RDP connection loss with Sophos Connect

1. This didn't occur while using the "old" open-VPN-Client??

2. try to disable Port 3389 UDP, so RDP has to stay with TCP 3389 -- may be detected as "UDP-Flood"

I have the exact same Problem with a customer but we are using V19 and the new Connect Client 2.2

When I connect with the "old" VPN-Client this also occurs but less frequent.

We do not have any UDP-Flood set up on our Firewall so there should not be a problem with that right?

What can I do to fix this issue?

Upgraded firmware current, 19.5, Sophos verified this is not UDP flood, disabled firewall acceleration, provided Wireshark captures during disconnects, and a pcap capture on the firewall side that has been provided to Sophos support.  
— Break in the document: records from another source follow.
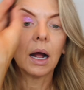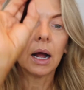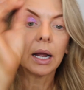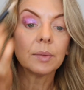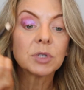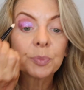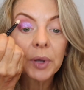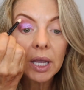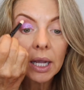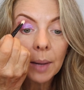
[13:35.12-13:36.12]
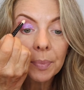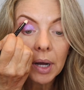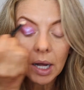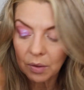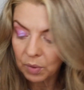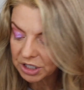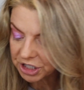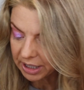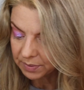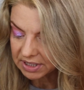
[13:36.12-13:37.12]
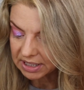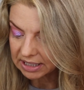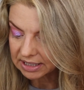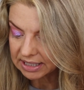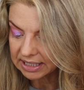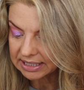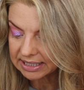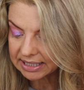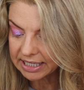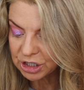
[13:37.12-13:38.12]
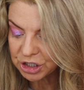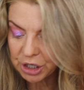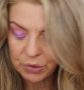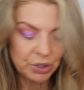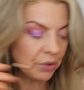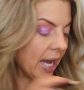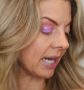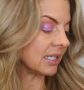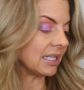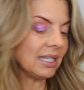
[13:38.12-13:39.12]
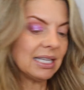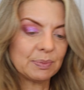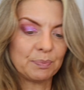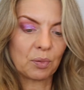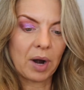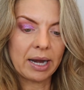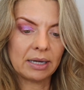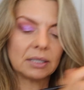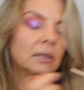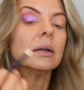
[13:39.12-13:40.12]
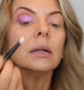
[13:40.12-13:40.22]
am just picking up, what shade was this? The Skin Show Nude Ecstasy, this bright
Yesterday, I was asked to (by Sophos Support)

1. Disable Firewall acceleration (again)

2. Run command          set vpn conn-remove-tunnel-up disable

Because I have IPSEC tunnels up with another hospital for after hours support, I asked for clarification on what the command actually does.  My reply was to try it "after hours" in case there is an impact.
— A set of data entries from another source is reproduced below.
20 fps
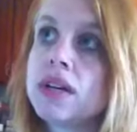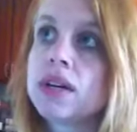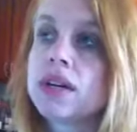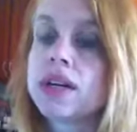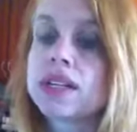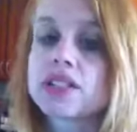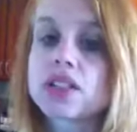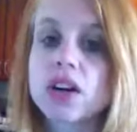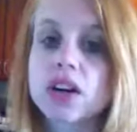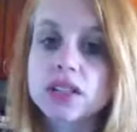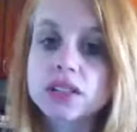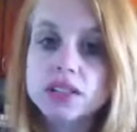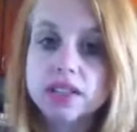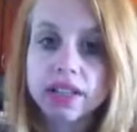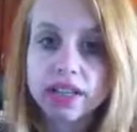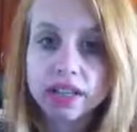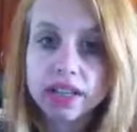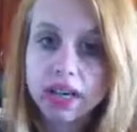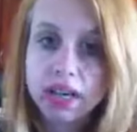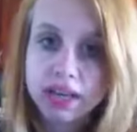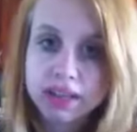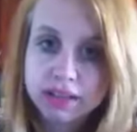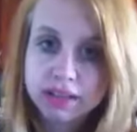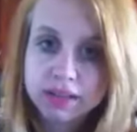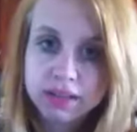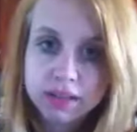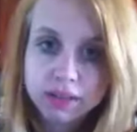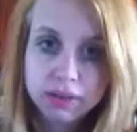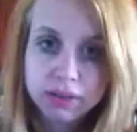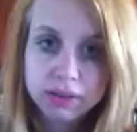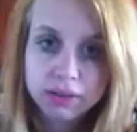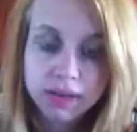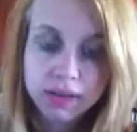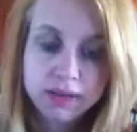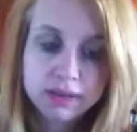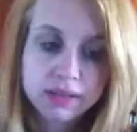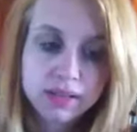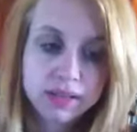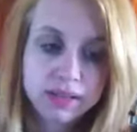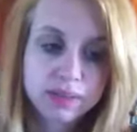it's hard to like cut, you know, the
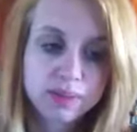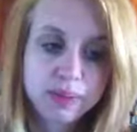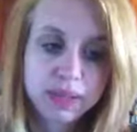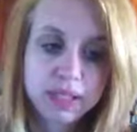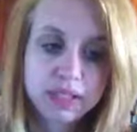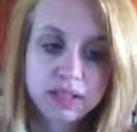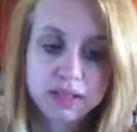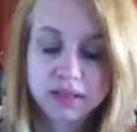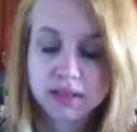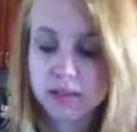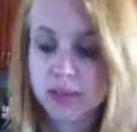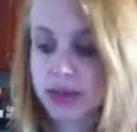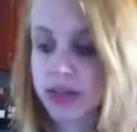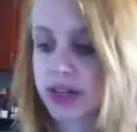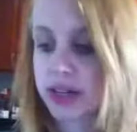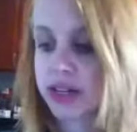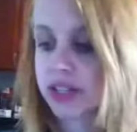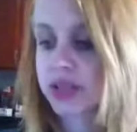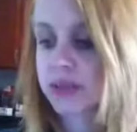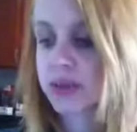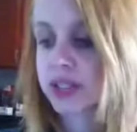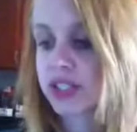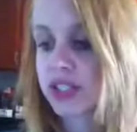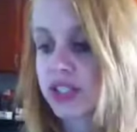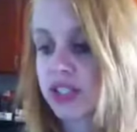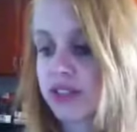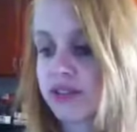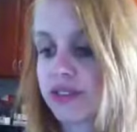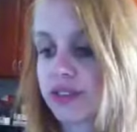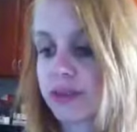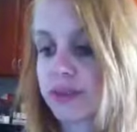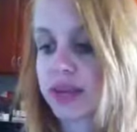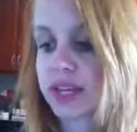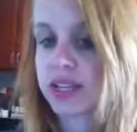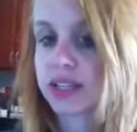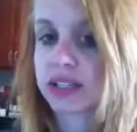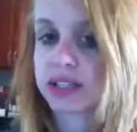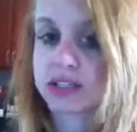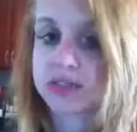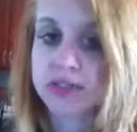right size pieces and whatnot, especially if you're
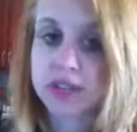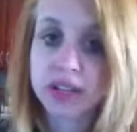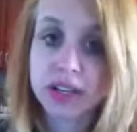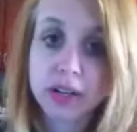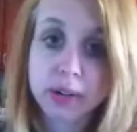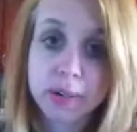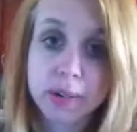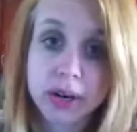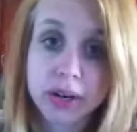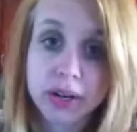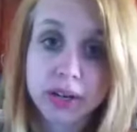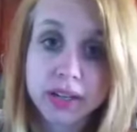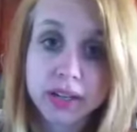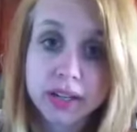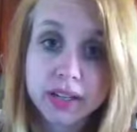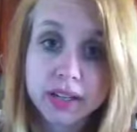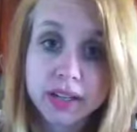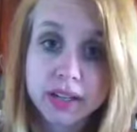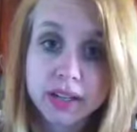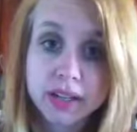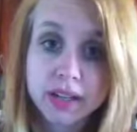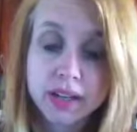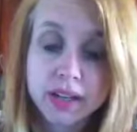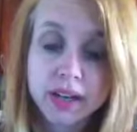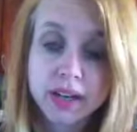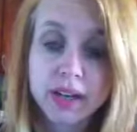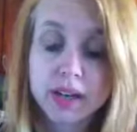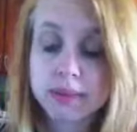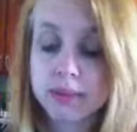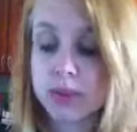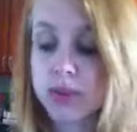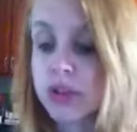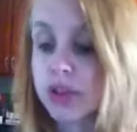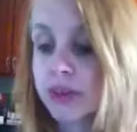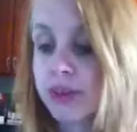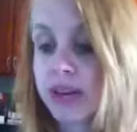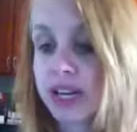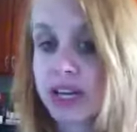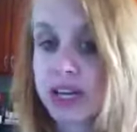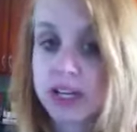making this for like a party. You could
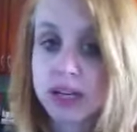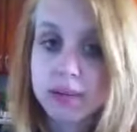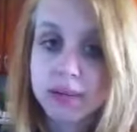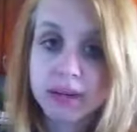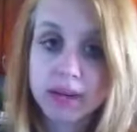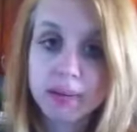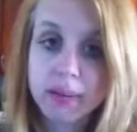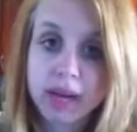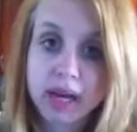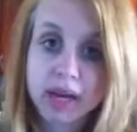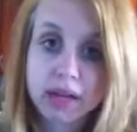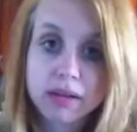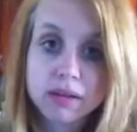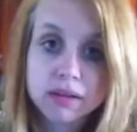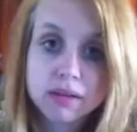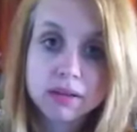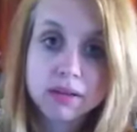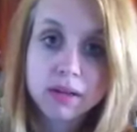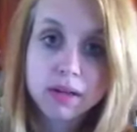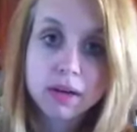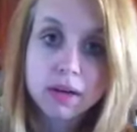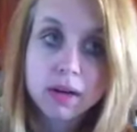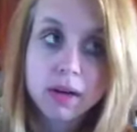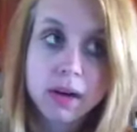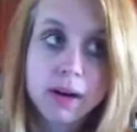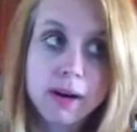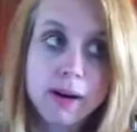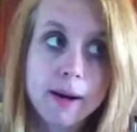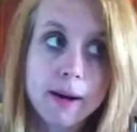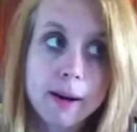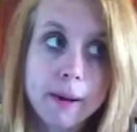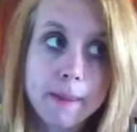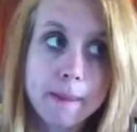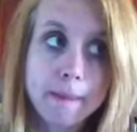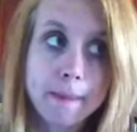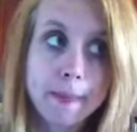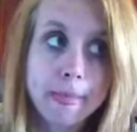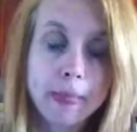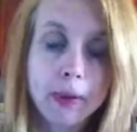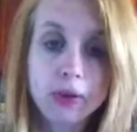make it in a big pan,
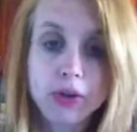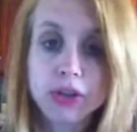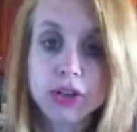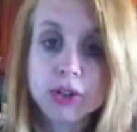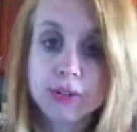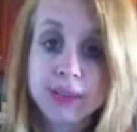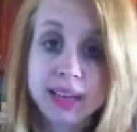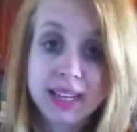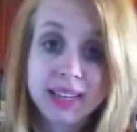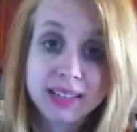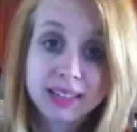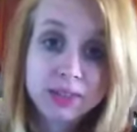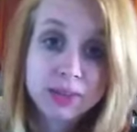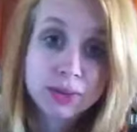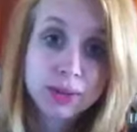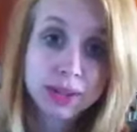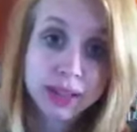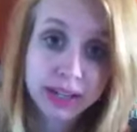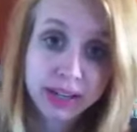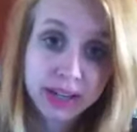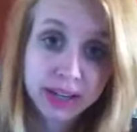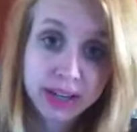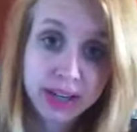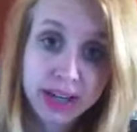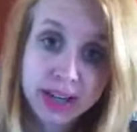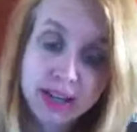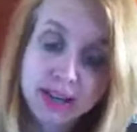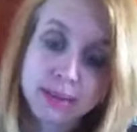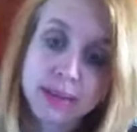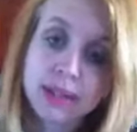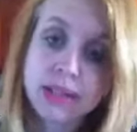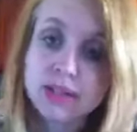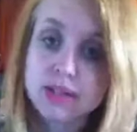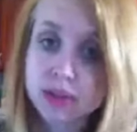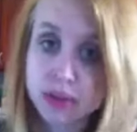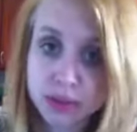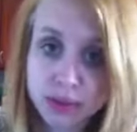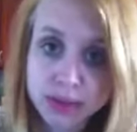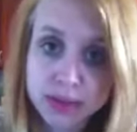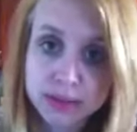or you can make it into a layer cake. I mean, it's
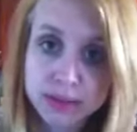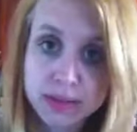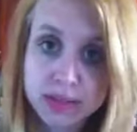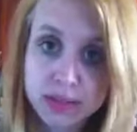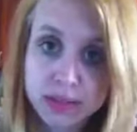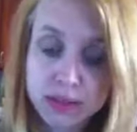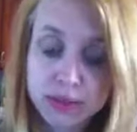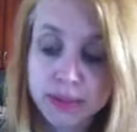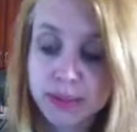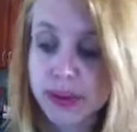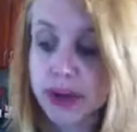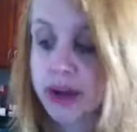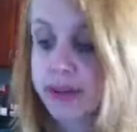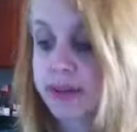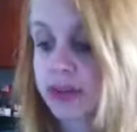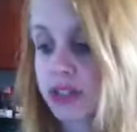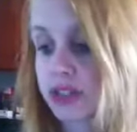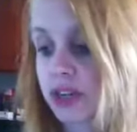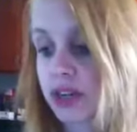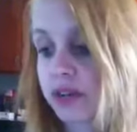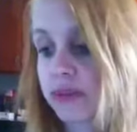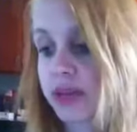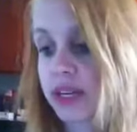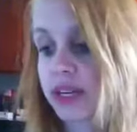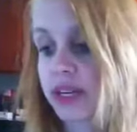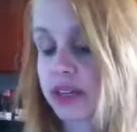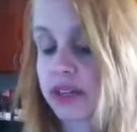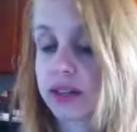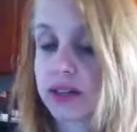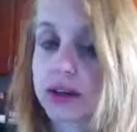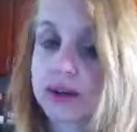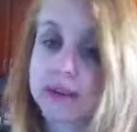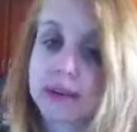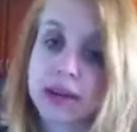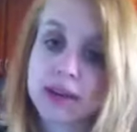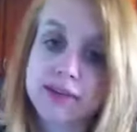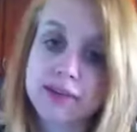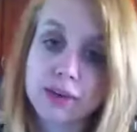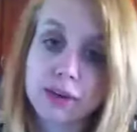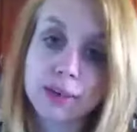totally up to you, but I'm going to try to make it in
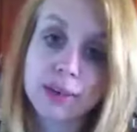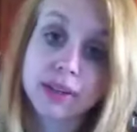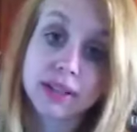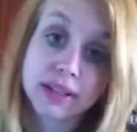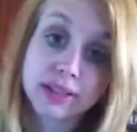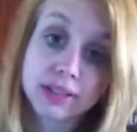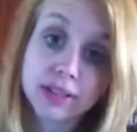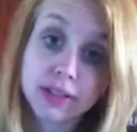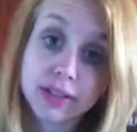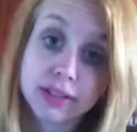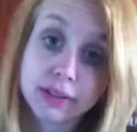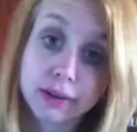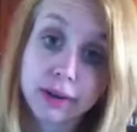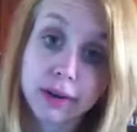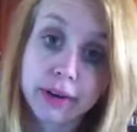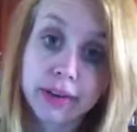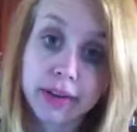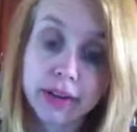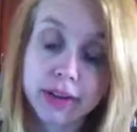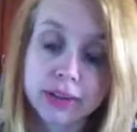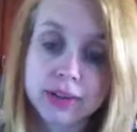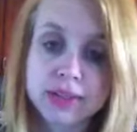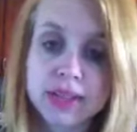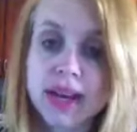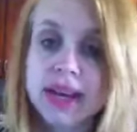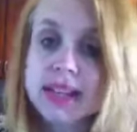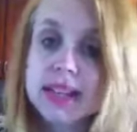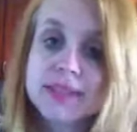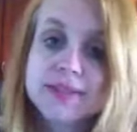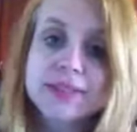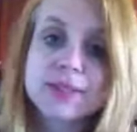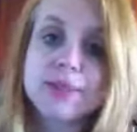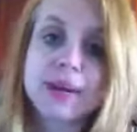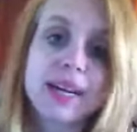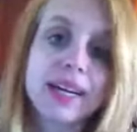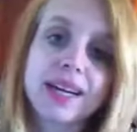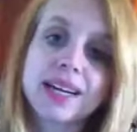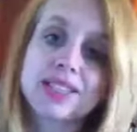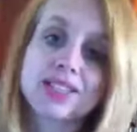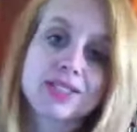cupcake form. I'll let you guys know how that goes. I love to
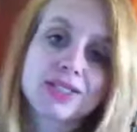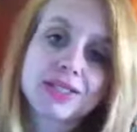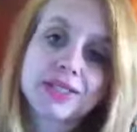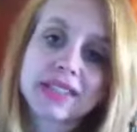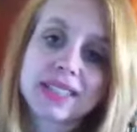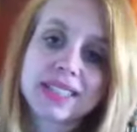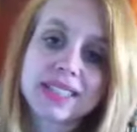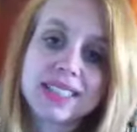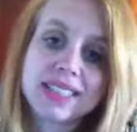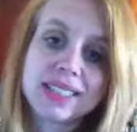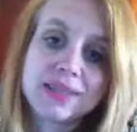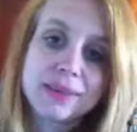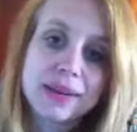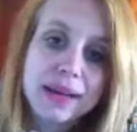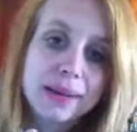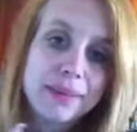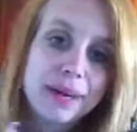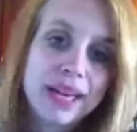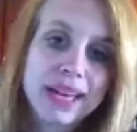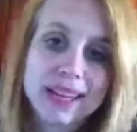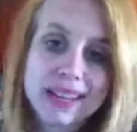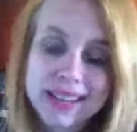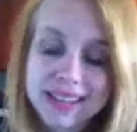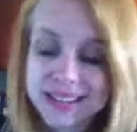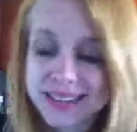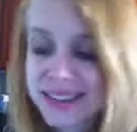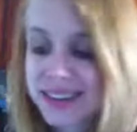bake. I just don't like to eat what I bake.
The ticket is now with our account rep.

Thx

The command you are listing above is per default disabled in newer installations. You find more information here: https://docs.sophos.com/releasenotes/index.html?productGroupID=nsg&productID=xg&versionID=19.0

Disabling 3389 UDP is not because a flood-event.

you may try it ... or not.

per Sophos support, the UDP Flood issue is not the cause.    We have tried disabling firewall acceleration, as well as the command i stated above (and below)

 set vpn conn-remove-tunnel-up disable

No luck as of today, still ongoing, so well over 2 months now, no resolution.  I have our Account Exec and another engineer involved at this point.

I am now being asked to create a test user for Sophos Support (guessing to collect client logs) - we could have done this months ago unfortunately.

I have provided wire shark captures with days/times of disconnects, and they have the logs from the firewall, so we shall see.

Thx

Hello Deresk,

Just to confirm the Case ID you have for this is 05837573?

Regards,

Yes, that is the CASE ID.  Thanks.

Hello Derek,

Thank you for the Case ID. 

I have emailed the manager of the engineers involved in this case and our Escalation Manager. 

As it’s the end of the day for you, most likely you’ll have an email in your mailbox or a call first thing in the morning.

Regards,

as already sayed ... not UDP flood was the problem within my environment ... the first UDP3389 packet kill the session.
one single packet is not really a flood (and flood count stay at zero)

Greatly appreciated, thank you.

Hi Derek,

I have this problem too but I managed to get it resolved.  

Make the following changes on your Windows client (I am using Win 11):

1. Open the Group Policy Management Console or the Local Group Policy Editor.
2. Go to "Computer Configuration" -> "Administrative Templates" -> "Windows Components" -> "Remote Desktop Services" -> "Remote Desktop Connection Client" .
3. Find the policy "Turn off UDP On Client" and set its value to "Enabled" .
4. Confirm the changes and restart your computer.

Try this and see whether it will helps.

Hi Derek,

I have this problem too but I managed to get it resolved.  

Make the following changes on your Windows client (I am using Win 11):

1. Open the Group Policy Management Console or the Local Group Policy Editor.
2. Go to "Computer Configuration" -> "Administrative Templates" -> "Windows Components" -> "Remote Desktop Services" -> "Remote Desktop Connection Client" .
3. Find the policy "Turn off UDP On Client" and set its value to "Enabled" .
4. Confirm the changes and restart your computer.

Try this and see whether it will helps.